Le bac en poche, Kevin part à Dijon, fait des études de philosophie, monte à Paris à la Sorbone et décroche un master. Mais de toutes les matières, c’est le cinéma, la réalisation qu’il préfère. « A Paris, j’ai connu cinq/six années de galère, je faisais des clips, je tournais des pubs » dit-il. Il s’accroche, commence à vivre de sa passion et survient un autre élément déclencheur qui va le ramener au Sénégal. « Ma compagne qui est architecte a des envies d’ailleurs, elle voulait travailler avec des matériaux biosourcés et désirait partir en Afrique de l’Est ». Bingo, elle coche le Sénégal mais la covid passe par-là et les voilà séparés.
En discussion avec France 2
et un long métrage en tête
De Paris, Kévin Aubert en profite pour dégoter un travail au Sénégal et hasard ou pas, il décroche le poste de directeur du complexe cinématographique Sembène Ousmane à Dakar. Il y bosse un peu plus d’un an, dirige douze employés, le travail est éreintant mais il apprend beaucoup de l’autre face de la production cinématographique.
Il se remet alors à l’écriture de son scénario. Trois ans de labeur pour un court-métrage de 28 minutes à chercher aussi le financement et tombe sur une amie productrice. Le Sénégal, le Maroc et la France avec le CNC (centre national du cinéma), s’intéressent à lui. Il obtient même une avance sur recettes de 90 000 € de la CNC et d’autres financeurs suivent.
Il est loin de se douter que « Ne réveillez pas l’enfant qui dort » va bouleverser sa vie. Ils sont plus de 3000 à se bousculer à la Berlinade dans sa catégorie. Seulement dix sont sélectionnés dont Kévin Aubert. « Pour moi, c’était déjà un honneur. Quant au prix du jury international du meilleur court-métrage, je ne m’y croyais pas du tout. Je n’étais pas préparé à ça ».
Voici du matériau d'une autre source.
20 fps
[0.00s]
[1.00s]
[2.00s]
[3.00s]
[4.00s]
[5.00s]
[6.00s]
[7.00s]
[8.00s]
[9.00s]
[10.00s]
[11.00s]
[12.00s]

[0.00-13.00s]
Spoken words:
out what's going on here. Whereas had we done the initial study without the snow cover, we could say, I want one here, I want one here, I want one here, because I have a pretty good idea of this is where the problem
Chez les professionnels de la profession, les éloges pleuvent, « une mise en scène à la rigueur chirurgicale », « chaque mouvement de caméra semble pensé pour traduire l’enfermement intérieur de Diamant, son héroïne ».
« C’est extrêmement gratifiant après les années de sacrifice que j’ai connues » mesure-t-il après coup alors qu’il vient de rentrer à Dakar après avoir été honoré par ses pairs à Berlin. Un tel prix lui ouvre des portes. « Nous sommes en discussion avec France 2 pour diffuser mon court-métrage mais je veux surtout qu’il soit projeté à Dakar, il a été tourné en wolof, la langue parlée au Sénégal ».
Au commencement, il y a eu Montceau-les-Mines, le lycée Parriat et Alexandre Marascia. « J’ai pensé à lui, je lui ai demandé s’il pouvait venir à la Berlinade. Il me répond mais ça fait dix ans que je vis à Berlin ». Il n’y a pas de coïncidence heureuse ou alors comme pensait Ciceron, c’est un signe des dieux.
A 33 ans, Kévin Aubert se retrouve dans son héroïne, une jeune fille déterminée. Ne réveillez pas Kévin qui dort. Il rêve… de réaliser un long métrage. « J’ai déjà l’idée » et il sera tourné au Sénégal.
J.B.
Synopsis
Diamant, une jeune fille de quinze ans originaire de Dakar, rêve de faire des films. Mais sa famille a d’autres projets pour son avenir. Confrontée à des décisions prises sans son consentement, Diamant se confie à sa sœur : elle aspire à l’évasion et au repos. Le lendemain matin, Diamant est tombée dans un sommeil inexplicablement profond – un acte de résistance silencieuse contre les obligations qui lui sont imposées. Son mystérieux sommeil attise les tensions et les peurs qui menacent non seulement Diamant elle-même, mais aussi sa famille et la maison qui les abrite tous.